Pai left his Department of Justice post in February 2001 to serve as Associate General Counsel at Verizon Communications Inc., where he handled competition matters, regulatory issues, and counseling of business units on broadband initiatives.[4] Pai left Verizon in April 2003 and was hired as Deputy Chief Counsel to the United States Senate Judiciary Committee's Subcommittee on Administrative Oversight and the Courts. He returned to the Department of Justice to serve as senior counsel in the Office of Legal Policy in May 2004. He held that position until February 2005, when he was hired as Chief Counsel to the Subcommittee on the Constitution, Civil Rights, and Property Rights.

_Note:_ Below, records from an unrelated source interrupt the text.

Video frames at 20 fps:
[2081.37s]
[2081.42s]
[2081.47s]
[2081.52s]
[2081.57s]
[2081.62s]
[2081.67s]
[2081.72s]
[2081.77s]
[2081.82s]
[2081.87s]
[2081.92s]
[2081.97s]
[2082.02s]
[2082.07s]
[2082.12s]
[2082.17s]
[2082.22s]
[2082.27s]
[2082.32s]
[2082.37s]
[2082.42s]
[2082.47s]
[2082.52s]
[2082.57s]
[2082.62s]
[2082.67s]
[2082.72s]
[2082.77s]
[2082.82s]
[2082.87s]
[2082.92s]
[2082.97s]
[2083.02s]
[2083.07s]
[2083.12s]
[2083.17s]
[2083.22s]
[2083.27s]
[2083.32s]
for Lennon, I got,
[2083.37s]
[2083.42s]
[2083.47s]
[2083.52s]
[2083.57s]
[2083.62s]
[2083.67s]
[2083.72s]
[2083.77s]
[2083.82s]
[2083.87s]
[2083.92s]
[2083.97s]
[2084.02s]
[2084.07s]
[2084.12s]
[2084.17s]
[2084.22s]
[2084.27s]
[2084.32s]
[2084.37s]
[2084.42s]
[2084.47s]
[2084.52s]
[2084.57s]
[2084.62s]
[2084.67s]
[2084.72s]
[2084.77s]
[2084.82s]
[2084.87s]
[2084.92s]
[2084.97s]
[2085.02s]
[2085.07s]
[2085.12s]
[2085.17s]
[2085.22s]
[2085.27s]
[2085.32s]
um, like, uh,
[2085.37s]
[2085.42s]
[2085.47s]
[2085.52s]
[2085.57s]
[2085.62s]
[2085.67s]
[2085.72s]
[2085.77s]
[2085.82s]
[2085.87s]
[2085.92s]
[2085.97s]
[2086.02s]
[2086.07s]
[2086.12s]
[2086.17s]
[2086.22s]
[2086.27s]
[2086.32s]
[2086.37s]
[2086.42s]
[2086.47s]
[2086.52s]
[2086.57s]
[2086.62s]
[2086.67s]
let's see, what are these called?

Between 2007 and 2011, Pai held several positions in the FCC's Office of General Counsel, serving most prominently as Deputy General Counsel. In this role, he had supervisory responsibility over several dozen lawyers in the Administrative Law Division and worked on a wide variety of regulatory and transactional matters involving the wireless, wireline, cable, Internet, media, and satellite industries.[4] In 2010, Pai was one of 55 individuals nationwide chosen for the 2011 Marshall Memorial Fellowship, a leadership development initiative of the German Marshall Fund of the United States.[4] Pai returned to the private sector in April 2011, working in the Washington, D.C., office of law firm Jenner & Block where he was a partner in the Communications Practice.
In 2011, Pai was then nominated for a Republican Party position on the Federal Communications Commission by President Barack Obama at the recommendation of Minority leader Mitch McConnell.[20] He was confirmed unanimously by the United States Senate on May 7, 2012, and was sworn in on May 14, 2012, for a term that concluded on June 30, 2016.[4] Pai was then designated chairman of the FCC by President Donald Trump in January 2017 for a five-year term.[21] He was confirmed by the U.S. Senate for the additional five-year term on October 2, 2017.[9]

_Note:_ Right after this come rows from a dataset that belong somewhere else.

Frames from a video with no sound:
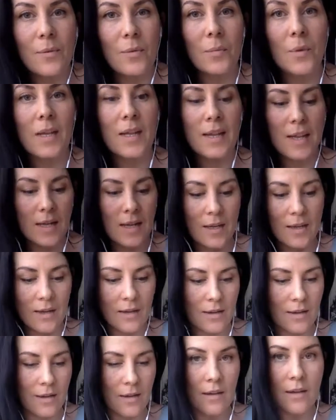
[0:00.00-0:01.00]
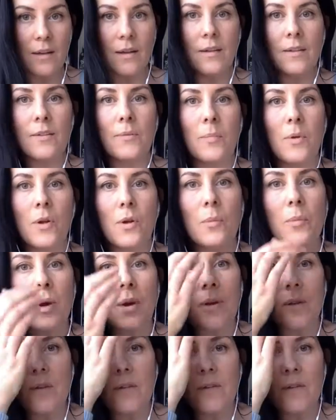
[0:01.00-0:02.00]
There'll be a link in this blog
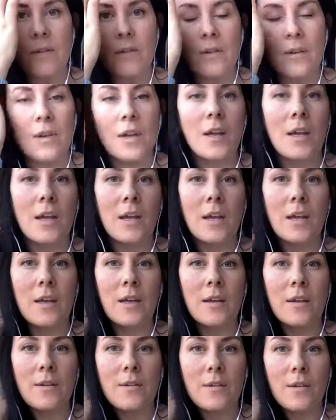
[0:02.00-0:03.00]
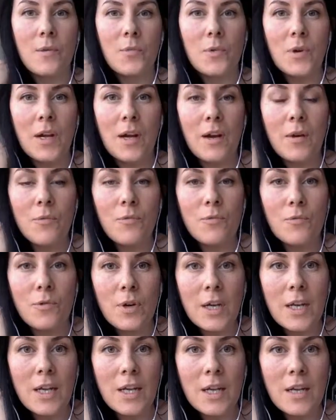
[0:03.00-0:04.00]
post somewhere. I'm
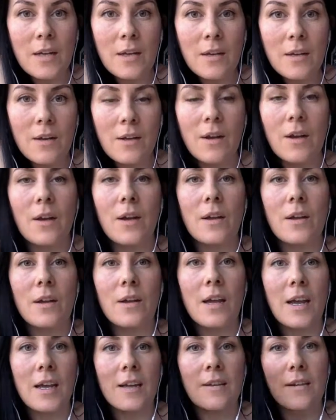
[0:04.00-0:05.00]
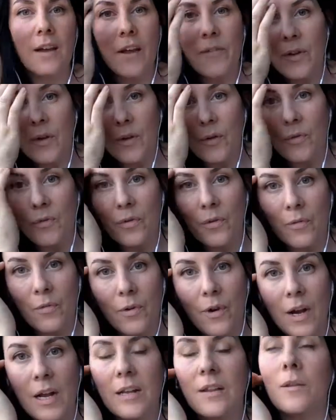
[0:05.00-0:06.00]
really keen to have you along for the
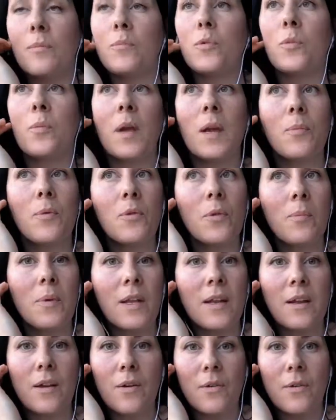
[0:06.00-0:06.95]
ride. The more people, the better.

In 2019, he was named forty-seventh among the 100 Most Influential People in Healthcare by Modern Healthcare.[22] He resigned from his post on 20 January 2021, following the inauguration of Joe Biden as President of the United States.[23]
Personal life[edit]
In 2010, Pai married Janine Van Lancker, a physician and allergist.[97] They have two children.[4][17][98]

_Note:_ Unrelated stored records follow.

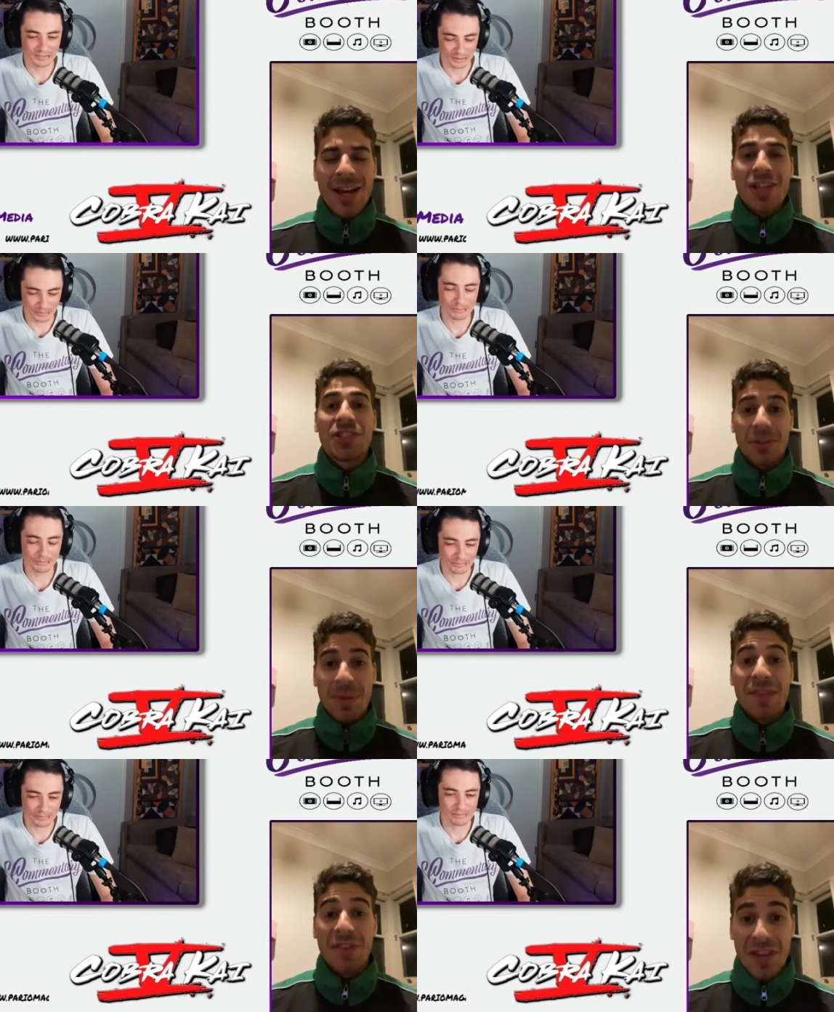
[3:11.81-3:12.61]
Speaker 1: sucked me
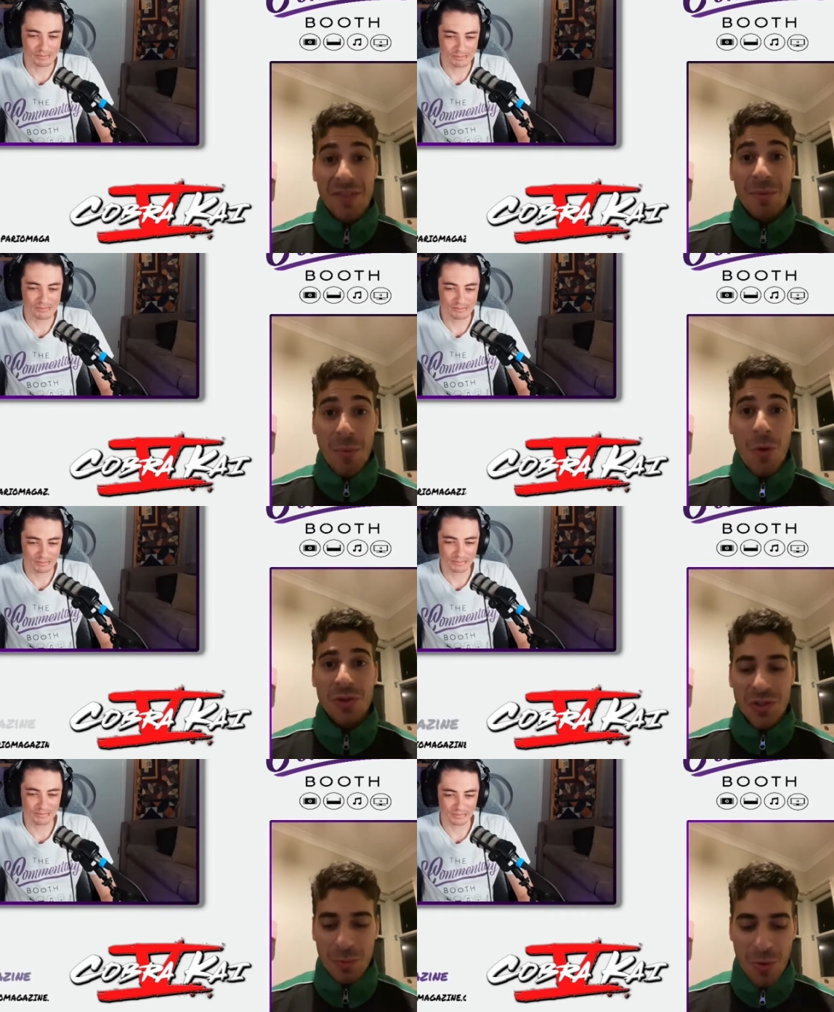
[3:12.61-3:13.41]
even even more
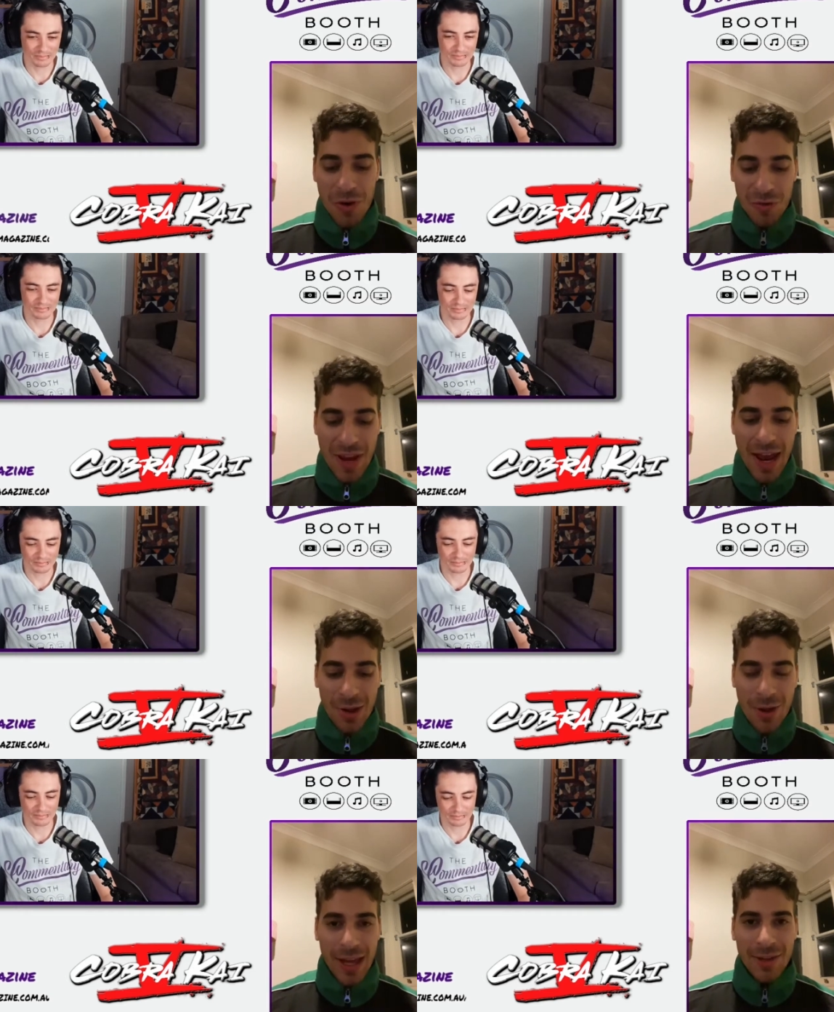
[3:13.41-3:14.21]
to the point of now
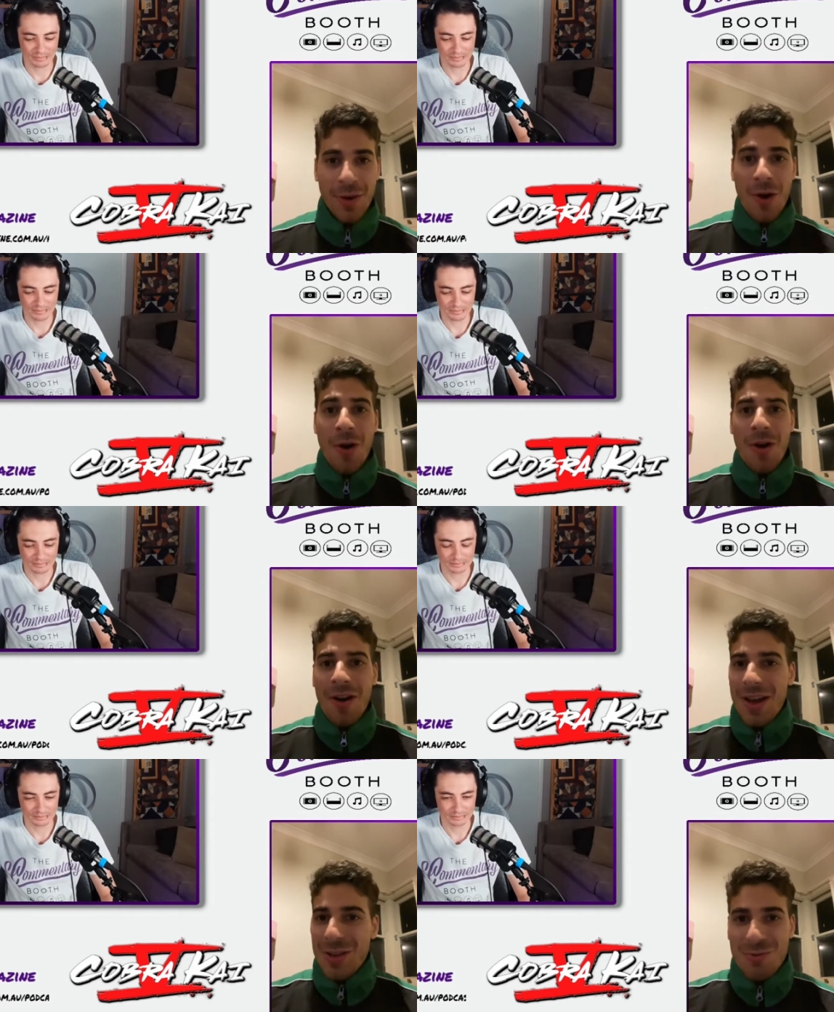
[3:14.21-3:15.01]
like
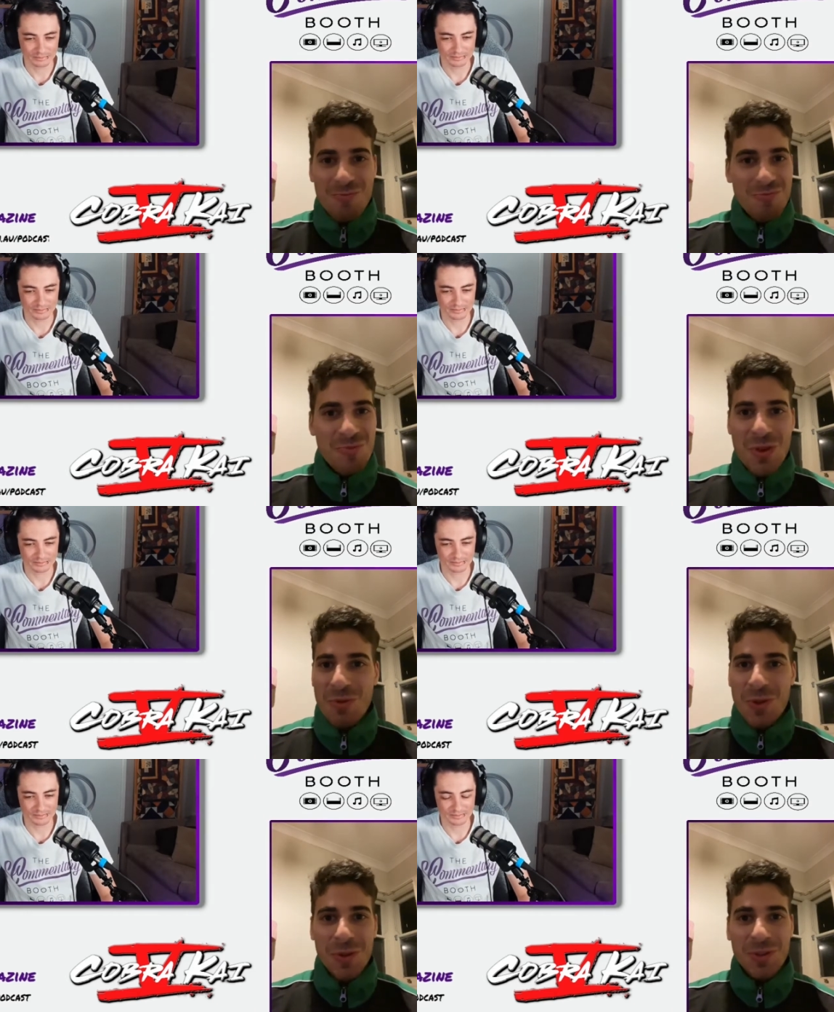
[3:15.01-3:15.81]
the
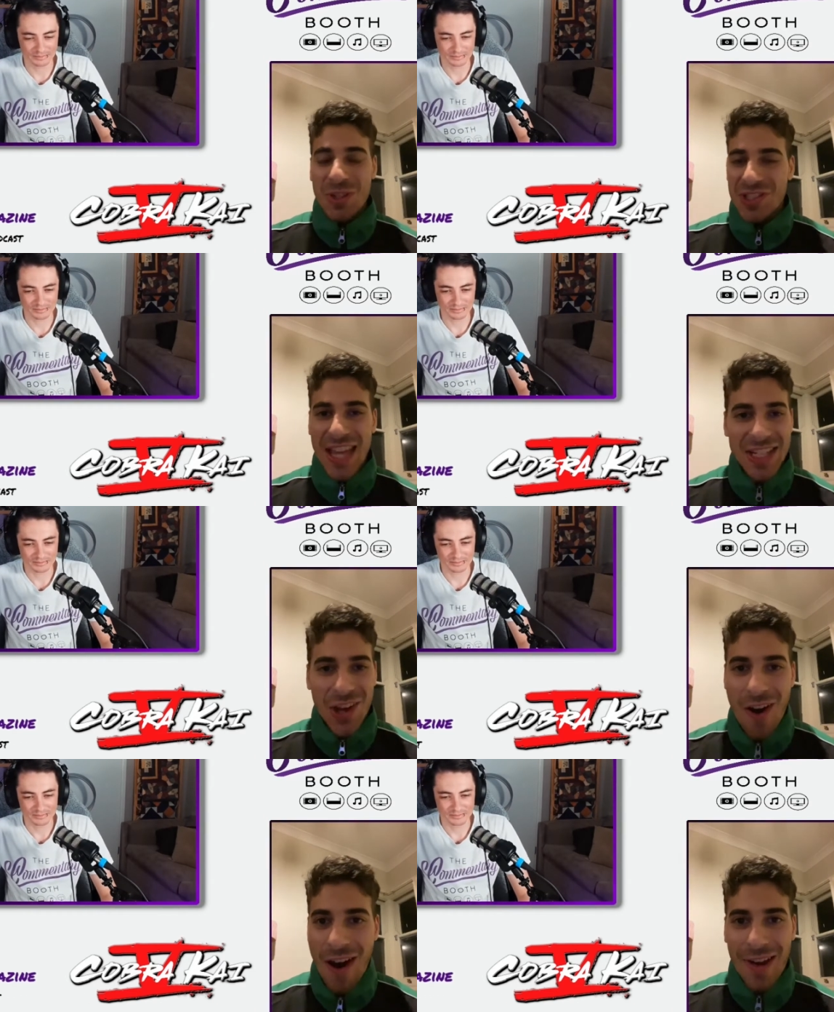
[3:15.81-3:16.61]
the, the stakes are
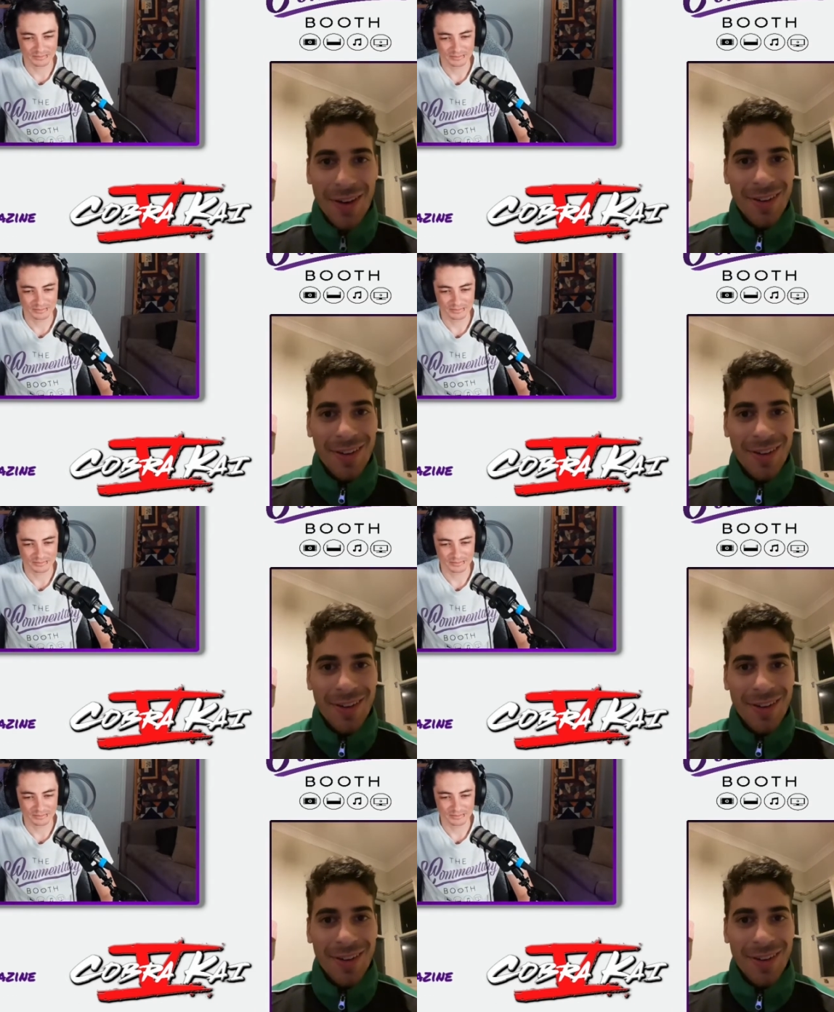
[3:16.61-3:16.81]
higher.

In 2017, Pai publicly complained that net neutrality protesters had targeted his family. Messages directed at his children were put up near his suburban Virginia home saying that "They will come to know the truth. Dad murdered Democracy in cold blood" and "How will they ever look you in the eye again?".[99][100] No group took responsibility for the provocative signs, though the advocacy organization Popular Resistance left flyers on Pai's neighbors' doors that included his picture, age, and weight as part of a campaign they called "Ajit-ation".[99][101][102]